Буду жить, сказал себе Рамон. Уж не хуже, чем потравиться здешним мускатом. Переживу как-нибудь…
Еще одна длинная игла впилась ему в шею. Холодный огонь разлился от укола по всему его телу; он ощутил, как по коже его стекает похожая на слюну жидкость, а в тело, напротив, словно кипяток вливается.
«Что вы со мной делаете? — пытался взвизгнуть Рамон. — Чем вы меня накачиваете?»
Внезапно беспощадно ожило сердце — и он, содрогнувшись еще раз всем телом, начал дышать.
Воздух резанул по легким как битое стекло, и сердце больно ударило по ребрам. Мир покраснел. Боль разом лишила его способности думать, но тут же начала стихать.
Накатила новая волна тошноты. Рамон выворачивался наизнанку, плача от боли и стыда, то и дело закашливаясь. Казалось, это продолжалось несколько часов, но затишья между приступами становились все дольше, да и силы потихоньку начинали возвращаться к его рукам и ногам. Сердце больше не колотилось пойманной птицей. Наконец он сумел сесть.
Он сидел нагишом на дне металлического резервуара не больше десяти футов в поперечнике. Вот тебе и бескрайний полуночный океан! Заглянуть поверх высоких стен он не мог, и яркие, ослепительно-яркие иссиня-белые огни не позволяли ему разглядеть потолка. Он сделал попытку встать, но ватные мышцы слушались плохо. Было до боли холодно. Дрожа, он съежился на металлическом полу, ощущая, как начинают лязгать от холода его зубы. Он попытался поднять хотя бы руку, но даже нервы передавали команды мозга как-то вяло, и рука, чуть дернувшись вверх, снова бессильно повисла. В нос били резкие, совершенно незнакомые ему запахи.

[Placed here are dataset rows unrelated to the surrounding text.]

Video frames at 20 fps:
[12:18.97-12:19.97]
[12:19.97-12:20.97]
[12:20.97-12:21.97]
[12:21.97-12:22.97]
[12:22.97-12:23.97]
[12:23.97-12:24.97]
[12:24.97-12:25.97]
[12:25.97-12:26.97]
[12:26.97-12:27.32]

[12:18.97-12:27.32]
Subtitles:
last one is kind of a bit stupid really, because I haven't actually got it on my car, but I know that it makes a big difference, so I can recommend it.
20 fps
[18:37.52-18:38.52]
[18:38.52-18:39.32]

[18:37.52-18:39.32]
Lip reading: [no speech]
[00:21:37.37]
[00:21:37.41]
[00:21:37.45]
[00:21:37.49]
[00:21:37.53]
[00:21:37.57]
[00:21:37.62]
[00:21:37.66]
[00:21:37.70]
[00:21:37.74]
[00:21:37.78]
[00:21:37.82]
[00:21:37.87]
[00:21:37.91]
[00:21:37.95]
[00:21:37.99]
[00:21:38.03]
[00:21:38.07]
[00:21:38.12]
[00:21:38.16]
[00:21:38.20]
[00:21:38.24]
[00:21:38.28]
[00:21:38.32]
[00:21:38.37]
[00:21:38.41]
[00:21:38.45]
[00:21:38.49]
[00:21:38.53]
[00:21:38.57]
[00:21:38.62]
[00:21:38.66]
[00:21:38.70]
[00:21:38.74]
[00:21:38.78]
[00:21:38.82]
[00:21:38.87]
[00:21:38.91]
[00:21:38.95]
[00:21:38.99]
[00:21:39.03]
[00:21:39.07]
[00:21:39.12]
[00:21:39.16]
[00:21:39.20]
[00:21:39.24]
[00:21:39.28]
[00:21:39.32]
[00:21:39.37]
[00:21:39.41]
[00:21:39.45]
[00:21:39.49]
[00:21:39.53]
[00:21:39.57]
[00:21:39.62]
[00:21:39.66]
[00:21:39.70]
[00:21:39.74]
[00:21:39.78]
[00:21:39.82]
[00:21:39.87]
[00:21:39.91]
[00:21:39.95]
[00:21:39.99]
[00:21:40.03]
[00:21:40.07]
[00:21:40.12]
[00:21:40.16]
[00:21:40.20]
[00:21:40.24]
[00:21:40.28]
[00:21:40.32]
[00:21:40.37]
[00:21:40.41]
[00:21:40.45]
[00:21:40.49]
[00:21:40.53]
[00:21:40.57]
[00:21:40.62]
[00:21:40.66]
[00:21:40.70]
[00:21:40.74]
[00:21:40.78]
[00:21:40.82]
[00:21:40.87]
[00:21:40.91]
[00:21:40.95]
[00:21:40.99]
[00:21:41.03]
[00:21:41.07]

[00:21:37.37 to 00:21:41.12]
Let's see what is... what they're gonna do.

Что-то похожее на змею высунулось из-за края резервуара. Толщиной с сильную мужскую руку, эта штука имела серый — как у вареной говядины — цвет и строение дождевого червя — сегментами. По штуке пробегала едва заметная дрожь. На глазах у Рамона она помедлила, словно оценивала его, потом потянулась к нему. Из места, где у змеи полагалось бы находиться голове, выросли три длинных тонких усика. Не обращая внимания на вялую попытку Рамона отмахнуться, серая змея схватила его за плечо. Рамон продолжал сопротивляться, но сил у него явно не хватало, а хватка у этой змеи оказалась крепкая, ледяная, безжалостная как смерть. Еще одна змея вынырнула из-за края резервуара и обвилась вокруг его талии.
Змеи без видимого усилия оторвали его от дна резервуара. Рамон попытался вскрикнуть, но вырвавшийся у него звук походил скорее на кашель. Он взмыл высоко в воздух, над полом того, что больше всего напоминало высокую сводчатую пещеру, полную звуков, движения и причудливых фигур. В пещере происходило что-то, чему Рамон не мог подобрать определения. В нос бил едкий запах, напоминавший формальдегид.
Две змеи опустили его на платформу у стены пещеры. Поверхность ее оказалась твердой, но пористой, словно у огромного темного языка. Он повалился, стоило им отпустить его: ноги недостаточно окрепли, чтобы удерживать его вес. Он так и ждал, стоя на четвереньках, щурясь на яркие огни, задыхаясь, как загнанный зверь. Лишенная времени и пространства чернота, из которой его выдернули, вдруг показалась Рамону даже привлекательной.